Stored data entries
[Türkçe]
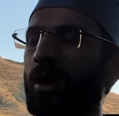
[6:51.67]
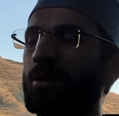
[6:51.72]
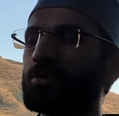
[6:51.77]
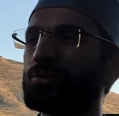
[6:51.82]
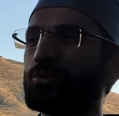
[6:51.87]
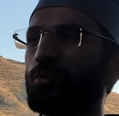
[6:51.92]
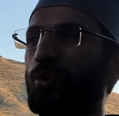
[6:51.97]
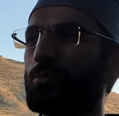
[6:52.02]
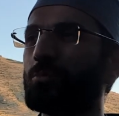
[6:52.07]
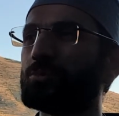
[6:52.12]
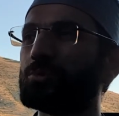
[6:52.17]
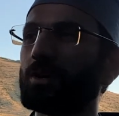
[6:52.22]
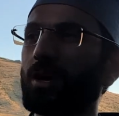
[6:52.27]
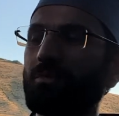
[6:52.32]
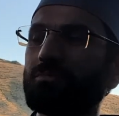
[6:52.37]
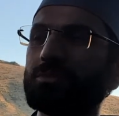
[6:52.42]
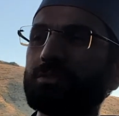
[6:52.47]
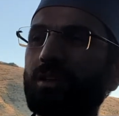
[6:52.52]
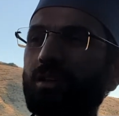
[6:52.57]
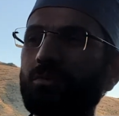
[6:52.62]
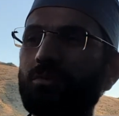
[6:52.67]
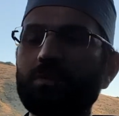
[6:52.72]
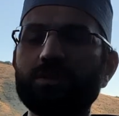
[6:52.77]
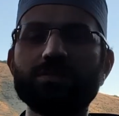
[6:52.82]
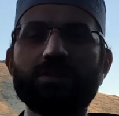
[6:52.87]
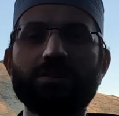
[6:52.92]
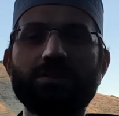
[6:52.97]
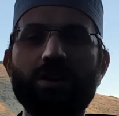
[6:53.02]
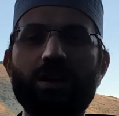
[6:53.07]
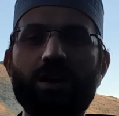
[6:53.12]
aşık olmuş ya işte ne
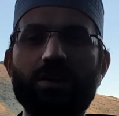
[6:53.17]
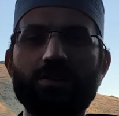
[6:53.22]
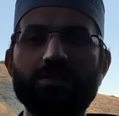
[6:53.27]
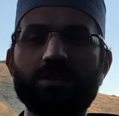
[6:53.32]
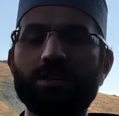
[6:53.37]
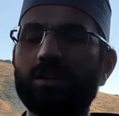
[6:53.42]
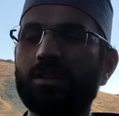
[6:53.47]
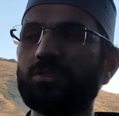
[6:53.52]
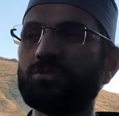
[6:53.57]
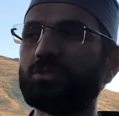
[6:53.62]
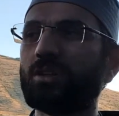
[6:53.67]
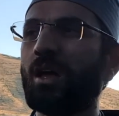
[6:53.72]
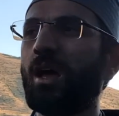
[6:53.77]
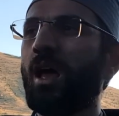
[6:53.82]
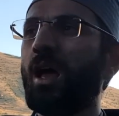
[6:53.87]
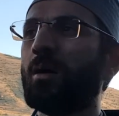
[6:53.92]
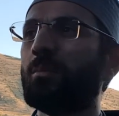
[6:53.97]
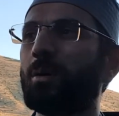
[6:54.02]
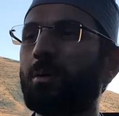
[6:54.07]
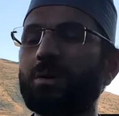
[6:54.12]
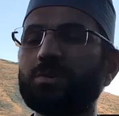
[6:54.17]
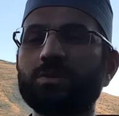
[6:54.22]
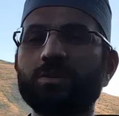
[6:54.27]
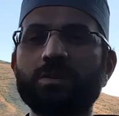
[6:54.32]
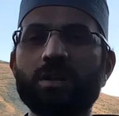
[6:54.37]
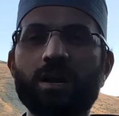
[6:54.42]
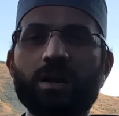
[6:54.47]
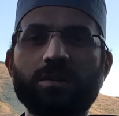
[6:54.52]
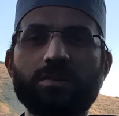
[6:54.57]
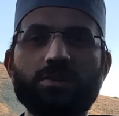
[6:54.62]
olacak yeğeniyse ya da işte babasının
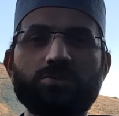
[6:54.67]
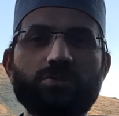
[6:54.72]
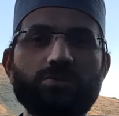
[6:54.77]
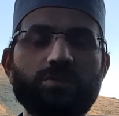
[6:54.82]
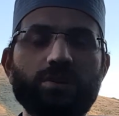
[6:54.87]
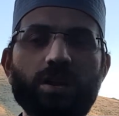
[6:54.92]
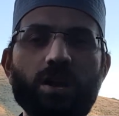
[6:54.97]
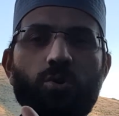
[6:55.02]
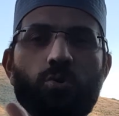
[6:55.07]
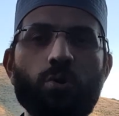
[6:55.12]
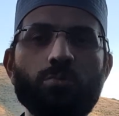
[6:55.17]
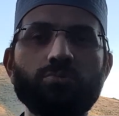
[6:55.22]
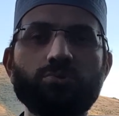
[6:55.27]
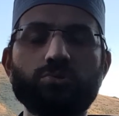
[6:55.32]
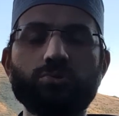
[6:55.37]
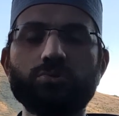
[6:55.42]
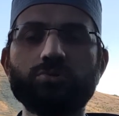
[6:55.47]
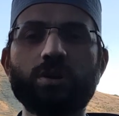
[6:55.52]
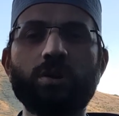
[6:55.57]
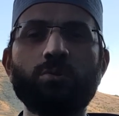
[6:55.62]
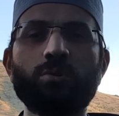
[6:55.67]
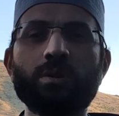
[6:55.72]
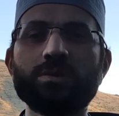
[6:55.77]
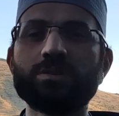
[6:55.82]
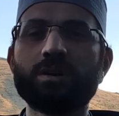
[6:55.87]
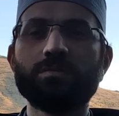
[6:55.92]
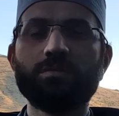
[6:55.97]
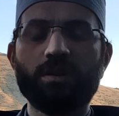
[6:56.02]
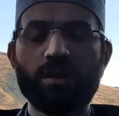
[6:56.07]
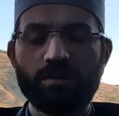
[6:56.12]
arkadaşıysa ya komşusuysa ne
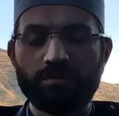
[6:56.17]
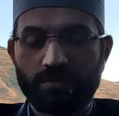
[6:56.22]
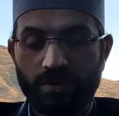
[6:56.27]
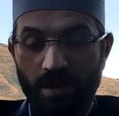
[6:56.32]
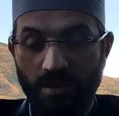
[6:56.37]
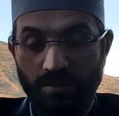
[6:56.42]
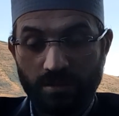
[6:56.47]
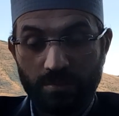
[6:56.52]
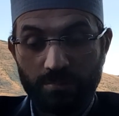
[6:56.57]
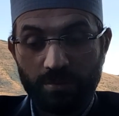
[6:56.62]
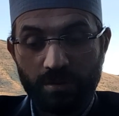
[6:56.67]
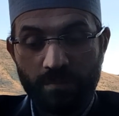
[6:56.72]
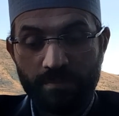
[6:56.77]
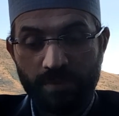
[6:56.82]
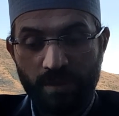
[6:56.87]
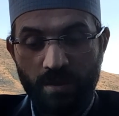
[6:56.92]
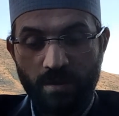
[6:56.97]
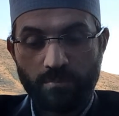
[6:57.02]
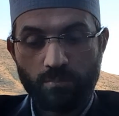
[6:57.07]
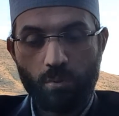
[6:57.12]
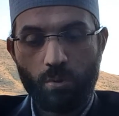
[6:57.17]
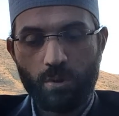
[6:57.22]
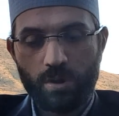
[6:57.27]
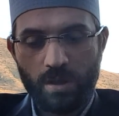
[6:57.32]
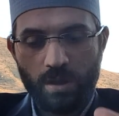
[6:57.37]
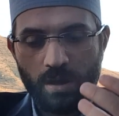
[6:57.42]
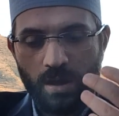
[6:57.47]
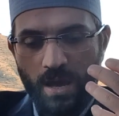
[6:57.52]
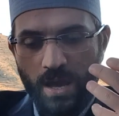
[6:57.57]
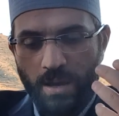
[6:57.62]
olacak falan filan gibi
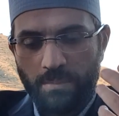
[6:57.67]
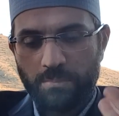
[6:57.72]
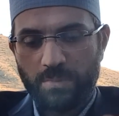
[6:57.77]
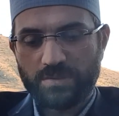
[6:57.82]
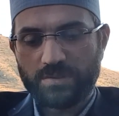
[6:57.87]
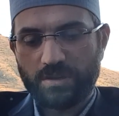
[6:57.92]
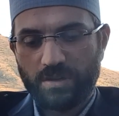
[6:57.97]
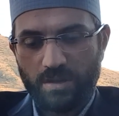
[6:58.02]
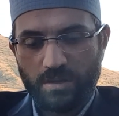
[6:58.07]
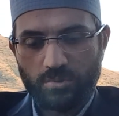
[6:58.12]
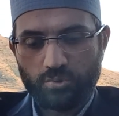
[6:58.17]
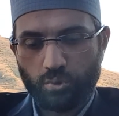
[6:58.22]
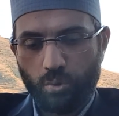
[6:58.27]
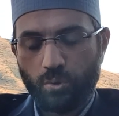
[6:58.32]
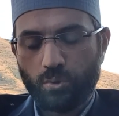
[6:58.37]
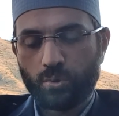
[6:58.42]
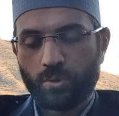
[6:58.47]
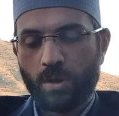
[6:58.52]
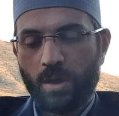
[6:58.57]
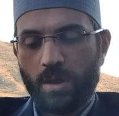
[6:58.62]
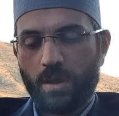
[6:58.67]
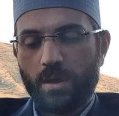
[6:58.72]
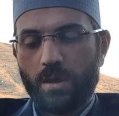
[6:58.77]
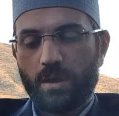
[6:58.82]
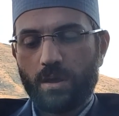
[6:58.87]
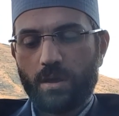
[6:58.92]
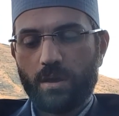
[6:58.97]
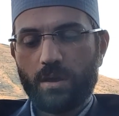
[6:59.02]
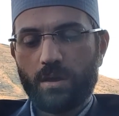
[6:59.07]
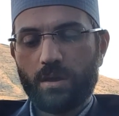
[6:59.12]
böyle meseleyi çok
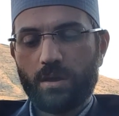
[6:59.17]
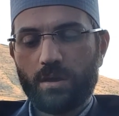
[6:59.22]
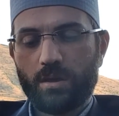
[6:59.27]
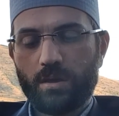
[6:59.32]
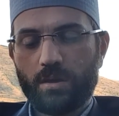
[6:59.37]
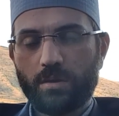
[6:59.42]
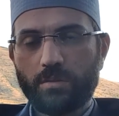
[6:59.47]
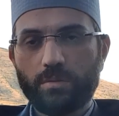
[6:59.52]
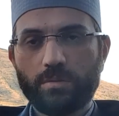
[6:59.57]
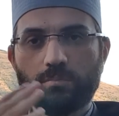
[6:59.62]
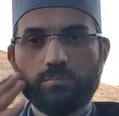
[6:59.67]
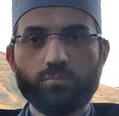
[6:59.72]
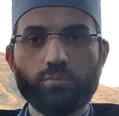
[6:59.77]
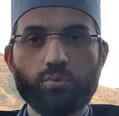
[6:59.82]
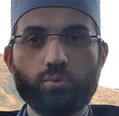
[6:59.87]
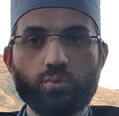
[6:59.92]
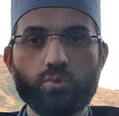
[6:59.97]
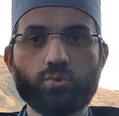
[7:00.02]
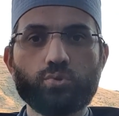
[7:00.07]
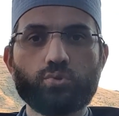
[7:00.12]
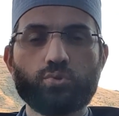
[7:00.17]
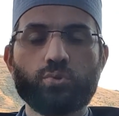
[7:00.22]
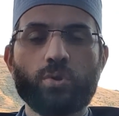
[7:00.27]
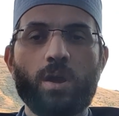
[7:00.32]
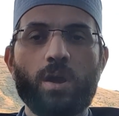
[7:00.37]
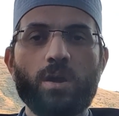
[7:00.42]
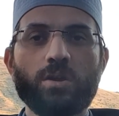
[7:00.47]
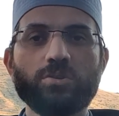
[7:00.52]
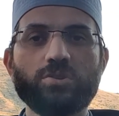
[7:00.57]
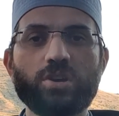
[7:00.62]
e, büyük,
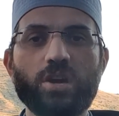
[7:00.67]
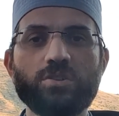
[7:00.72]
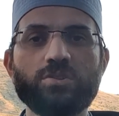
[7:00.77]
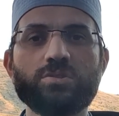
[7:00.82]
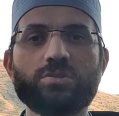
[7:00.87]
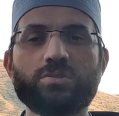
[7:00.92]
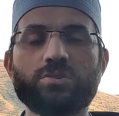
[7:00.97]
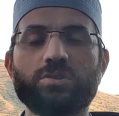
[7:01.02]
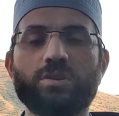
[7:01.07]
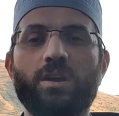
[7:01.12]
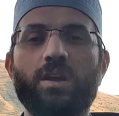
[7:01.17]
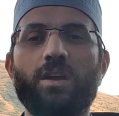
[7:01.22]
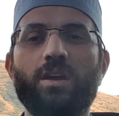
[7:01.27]
geniş,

[Your task]: None of the pictures should appear; repeat the records exactly otherwise.

[Response to this exercise]:
[Türkçe]
[6:51.67]
[6:51.72]
[6:51.77]
[6:51.82]
[6:51.87]
[6:51.92]
[6:51.97]
[6:52.02]
[6:52.07]
[6:52.12]
[6:52.17]
[6:52.22]
[6:52.27]
[6:52.32]
[6:52.37]
[6:52.42]
[6:52.47]
[6:52.52]
[6:52.57]
[6:52.62]
[6:52.67]
[6:52.72]
[6:52.77]
[6:52.82]
[6:52.87]
[6:52.92]
[6:52.97]
[6:53.02]
[6:53.07]
[6:53.12]
aşık olmuş ya işte ne
[6:53.17]
[6:53.22]
[6:53.27]
[6:53.32]
[6:53.37]
[6:53.42]
[6:53.47]
[6:53.52]
[6:53.57]
[6:53.62]
[6:53.67]
[6:53.72]
[6:53.77]
[6:53.82]
[6:53.87]
[6:53.92]
[6:53.97]
[6:54.02]
[6:54.07]
[6:54.12]
[6:54.17]
[6:54.22]
[6:54.27]
[6:54.32]
[6:54.37]
[6:54.42]
[6:54.47]
[6:54.52]
[6:54.57]
[6:54.62]
olacak yeğeniyse ya da işte babasının
[6:54.67]
[6:54.72]
[6:54.77]
[6:54.82]
[6:54.87]
[6:54.92]
[6:54.97]
[6:55.02]
[6:55.07]
[6:55.12]
[6:55.17]
[6:55.22]
[6:55.27]
[6:55.32]
[6:55.37]
[6:55.42]
[6:55.47]
[6:55.52]
[6:55.57]
[6:55.62]
[6:55.67]
[6:55.72]
[6:55.77]
[6:55.82]
[6:55.87]
[6:55.92]
[6:55.97]
[6:56.02]
[6:56.07]
[6:56.12]
arkadaşıysa ya komşusuysa ne
[6:56.17]
[6:56.22]
[6:56.27]
[6:56.32]
[6:56.37]
[6:56.42]
[6:56.47]
[6:56.52]
[6:56.57]
[6:56.62]
[6:56.67]
[6:56.72]
[6:56.77]
[6:56.82]
[6:56.87]
[6:56.92]
[6:56.97]
[6:57.02]
[6:57.07]
[6:57.12]
[6:57.17]
[6:57.22]
[6:57.27]
[6:57.32]
[6:57.37]
[6:57.42]
[6:57.47]
[6:57.52]
[6:57.57]
[6:57.62]
olacak falan filan gibi
[6:57.67]
[6:57.72]
[6:57.77]
[6:57.82]
[6:57.87]
[6:57.92]
[6:57.97]
[6:58.02]
[6:58.07]
[6:58.12]
[6:58.17]
[6:58.22]
[6:58.27]
[6:58.32]
[6:58.37]
[6:58.42]
[6:58.47]
[6:58.52]
[6:58.57]
[6:58.62]
[6:58.67]
[6:58.72]
[6:58.77]
[6:58.82]
[6:58.87]
[6:58.92]
[6:58.97]
[6:59.02]
[6:59.07]
[6:59.12]
böyle meseleyi çok
[6:59.17]
[6:59.22]
[6:59.27]
[6:59.32]
[6:59.37]
[6:59.42]
[6:59.47]
[6:59.52]
[6:59.57]
[6:59.62]
[6:59.67]
[6:59.72]
[6:59.77]
[6:59.82]
[6:59.87]
[6:59.92]
[6:59.97]
[7:00.02]
[7:00.07]
[7:00.12]
[7:00.17]
[7:00.22]
[7:00.27]
[7:00.32]
[7:00.37]
[7:00.42]
[7:00.47]
[7:00.52]
[7:00.57]
[7:00.62]
e, büyük,
[7:00.67]
[7:00.72]
[7:00.77]
[7:00.82]
[7:00.87]
[7:00.92]
[7:00.97]
[7:01.02]
[7:01.07]
[7:01.12]
[7:01.17]
[7:01.22]
[7:01.27]
geniş,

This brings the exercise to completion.